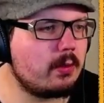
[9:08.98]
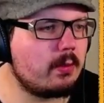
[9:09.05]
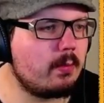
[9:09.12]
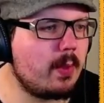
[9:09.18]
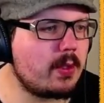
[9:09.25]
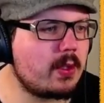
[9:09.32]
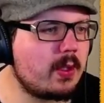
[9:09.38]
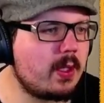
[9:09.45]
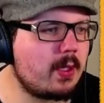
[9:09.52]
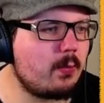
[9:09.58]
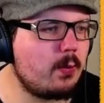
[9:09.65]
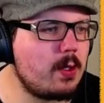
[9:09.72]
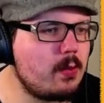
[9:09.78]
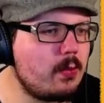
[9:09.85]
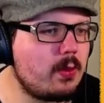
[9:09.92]
much like
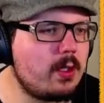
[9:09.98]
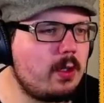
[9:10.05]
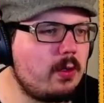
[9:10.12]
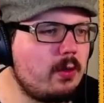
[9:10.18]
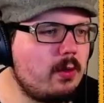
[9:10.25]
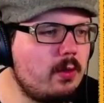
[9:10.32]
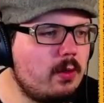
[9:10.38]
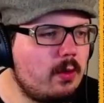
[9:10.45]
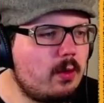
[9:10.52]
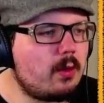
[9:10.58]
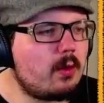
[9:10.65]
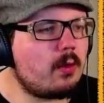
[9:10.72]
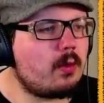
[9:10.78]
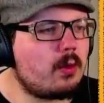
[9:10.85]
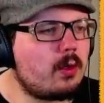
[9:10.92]
where we
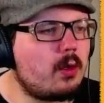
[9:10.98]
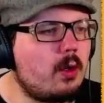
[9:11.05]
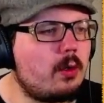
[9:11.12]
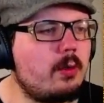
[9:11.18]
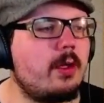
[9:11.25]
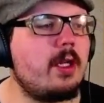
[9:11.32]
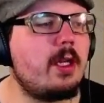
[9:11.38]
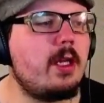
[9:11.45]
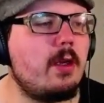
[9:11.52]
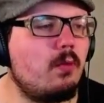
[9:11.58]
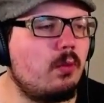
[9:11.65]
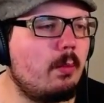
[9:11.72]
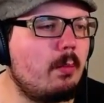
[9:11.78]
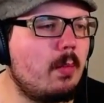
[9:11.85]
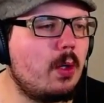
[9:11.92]
got the
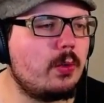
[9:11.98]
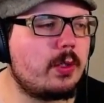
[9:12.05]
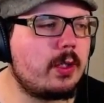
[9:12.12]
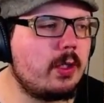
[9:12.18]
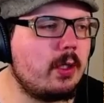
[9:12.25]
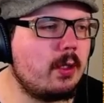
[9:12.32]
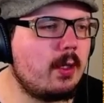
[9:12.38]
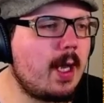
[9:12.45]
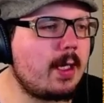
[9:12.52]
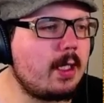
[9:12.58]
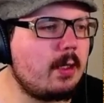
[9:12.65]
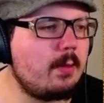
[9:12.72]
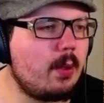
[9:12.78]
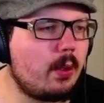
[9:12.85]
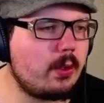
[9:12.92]
remote
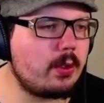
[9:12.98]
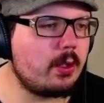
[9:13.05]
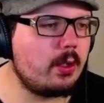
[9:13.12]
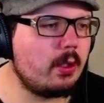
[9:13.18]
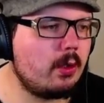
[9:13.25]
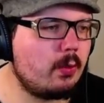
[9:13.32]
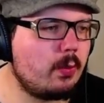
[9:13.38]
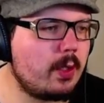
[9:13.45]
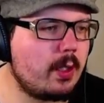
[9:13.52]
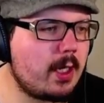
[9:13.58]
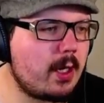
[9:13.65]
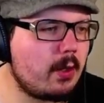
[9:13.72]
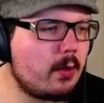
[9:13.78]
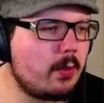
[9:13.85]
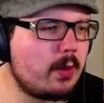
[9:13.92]
hacking pod, we are
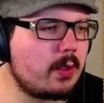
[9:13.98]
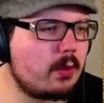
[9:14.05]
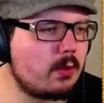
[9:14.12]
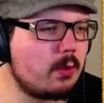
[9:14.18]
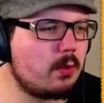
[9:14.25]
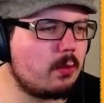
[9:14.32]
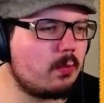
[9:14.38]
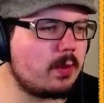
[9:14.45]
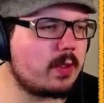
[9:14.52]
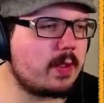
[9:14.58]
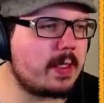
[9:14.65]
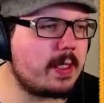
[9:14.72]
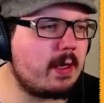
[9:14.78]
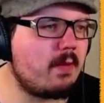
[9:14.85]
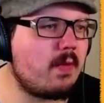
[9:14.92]
now going to
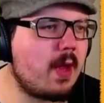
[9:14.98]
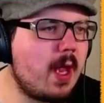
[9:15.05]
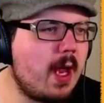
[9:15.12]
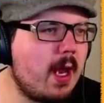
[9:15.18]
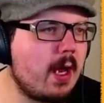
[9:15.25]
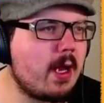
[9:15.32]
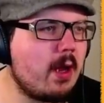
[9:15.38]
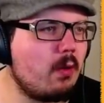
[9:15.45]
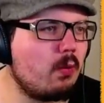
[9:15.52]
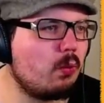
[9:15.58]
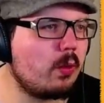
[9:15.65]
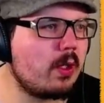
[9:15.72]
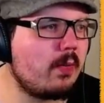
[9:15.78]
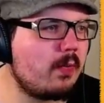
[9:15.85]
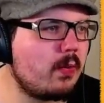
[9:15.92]
receive a
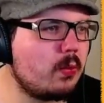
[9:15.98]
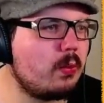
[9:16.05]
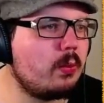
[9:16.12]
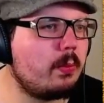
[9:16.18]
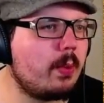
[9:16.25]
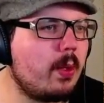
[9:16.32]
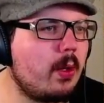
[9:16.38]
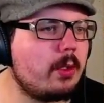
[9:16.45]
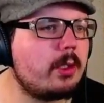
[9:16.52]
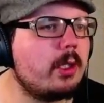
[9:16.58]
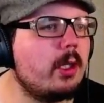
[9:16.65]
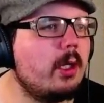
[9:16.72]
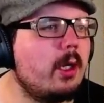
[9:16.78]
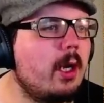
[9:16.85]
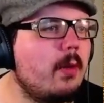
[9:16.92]
refuel pod,
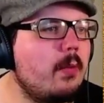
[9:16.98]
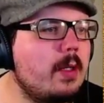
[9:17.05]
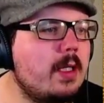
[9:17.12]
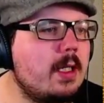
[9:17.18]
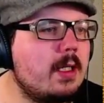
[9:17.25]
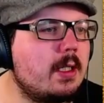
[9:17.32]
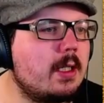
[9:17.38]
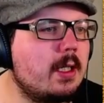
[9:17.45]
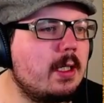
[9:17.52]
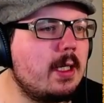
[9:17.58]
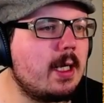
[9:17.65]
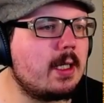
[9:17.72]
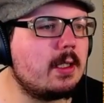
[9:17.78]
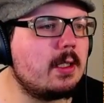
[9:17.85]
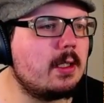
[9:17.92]
and we need to
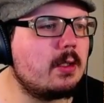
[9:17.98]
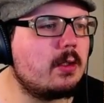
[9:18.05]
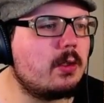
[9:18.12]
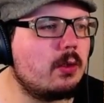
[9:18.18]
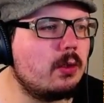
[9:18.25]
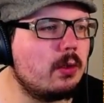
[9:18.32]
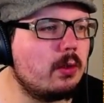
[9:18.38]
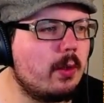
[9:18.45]
connect it to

----

- [AIM OF THE TASK]: Exact copy, no images: rewrite the entire listing above.

- [EXPECTED OUTPUT]:
[9:08.98]
[9:09.05]
[9:09.12]
[9:09.18]
[9:09.25]
[9:09.32]
[9:09.38]
[9:09.45]
[9:09.52]
[9:09.58]
[9:09.65]
[9:09.72]
[9:09.78]
[9:09.85]
[9:09.92]
much like
[9:09.98]
[9:10.05]
[9:10.12]
[9:10.18]
[9:10.25]
[9:10.32]
[9:10.38]
[9:10.45]
[9:10.52]
[9:10.58]
[9:10.65]
[9:10.72]
[9:10.78]
[9:10.85]
[9:10.92]
where we
[9:10.98]
[9:11.05]
[9:11.12]
[9:11.18]
[9:11.25]
[9:11.32]
[9:11.38]
[9:11.45]
[9:11.52]
[9:11.58]
[9:11.65]
[9:11.72]
[9:11.78]
[9:11.85]
[9:11.92]
got the
[9:11.98]
[9:12.05]
[9:12.12]
[9:12.18]
[9:12.25]
[9:12.32]
[9:12.38]
[9:12.45]
[9:12.52]
[9:12.58]
[9:12.65]
[9:12.72]
[9:12.78]
[9:12.85]
[9:12.92]
remote
[9:12.98]
[9:13.05]
[9:13.12]
[9:13.18]
[9:13.25]
[9:13.32]
[9:13.38]
[9:13.45]
[9:13.52]
[9:13.58]
[9:13.65]
[9:13.72]
[9:13.78]
[9:13.85]
[9:13.92]
hacking pod, we are
[9:13.98]
[9:14.05]
[9:14.12]
[9:14.18]
[9:14.25]
[9:14.32]
[9:14.38]
[9:14.45]
[9:14.52]
[9:14.58]
[9:14.65]
[9:14.72]
[9:14.78]
[9:14.85]
[9:14.92]
now going to
[9:14.98]
[9:15.05]
[9:15.12]
[9:15.18]
[9:15.25]
[9:15.32]
[9:15.38]
[9:15.45]
[9:15.52]
[9:15.58]
[9:15.65]
[9:15.72]
[9:15.78]
[9:15.85]
[9:15.92]
receive a
[9:15.98]
[9:16.05]
[9:16.12]
[9:16.18]
[9:16.25]
[9:16.32]
[9:16.38]
[9:16.45]
[9:16.52]
[9:16.58]
[9:16.65]
[9:16.72]
[9:16.78]
[9:16.85]
[9:16.92]
refuel pod,
[9:16.98]
[9:17.05]
[9:17.12]
[9:17.18]
[9:17.25]
[9:17.32]
[9:17.38]
[9:17.45]
[9:17.52]
[9:17.58]
[9:17.65]
[9:17.72]
[9:17.78]
[9:17.85]
[9:17.92]
and we need to
[9:17.98]
[9:18.05]
[9:18.12]
[9:18.18]
[9:18.25]
[9:18.32]
[9:18.38]
[9:18.45]
connect it to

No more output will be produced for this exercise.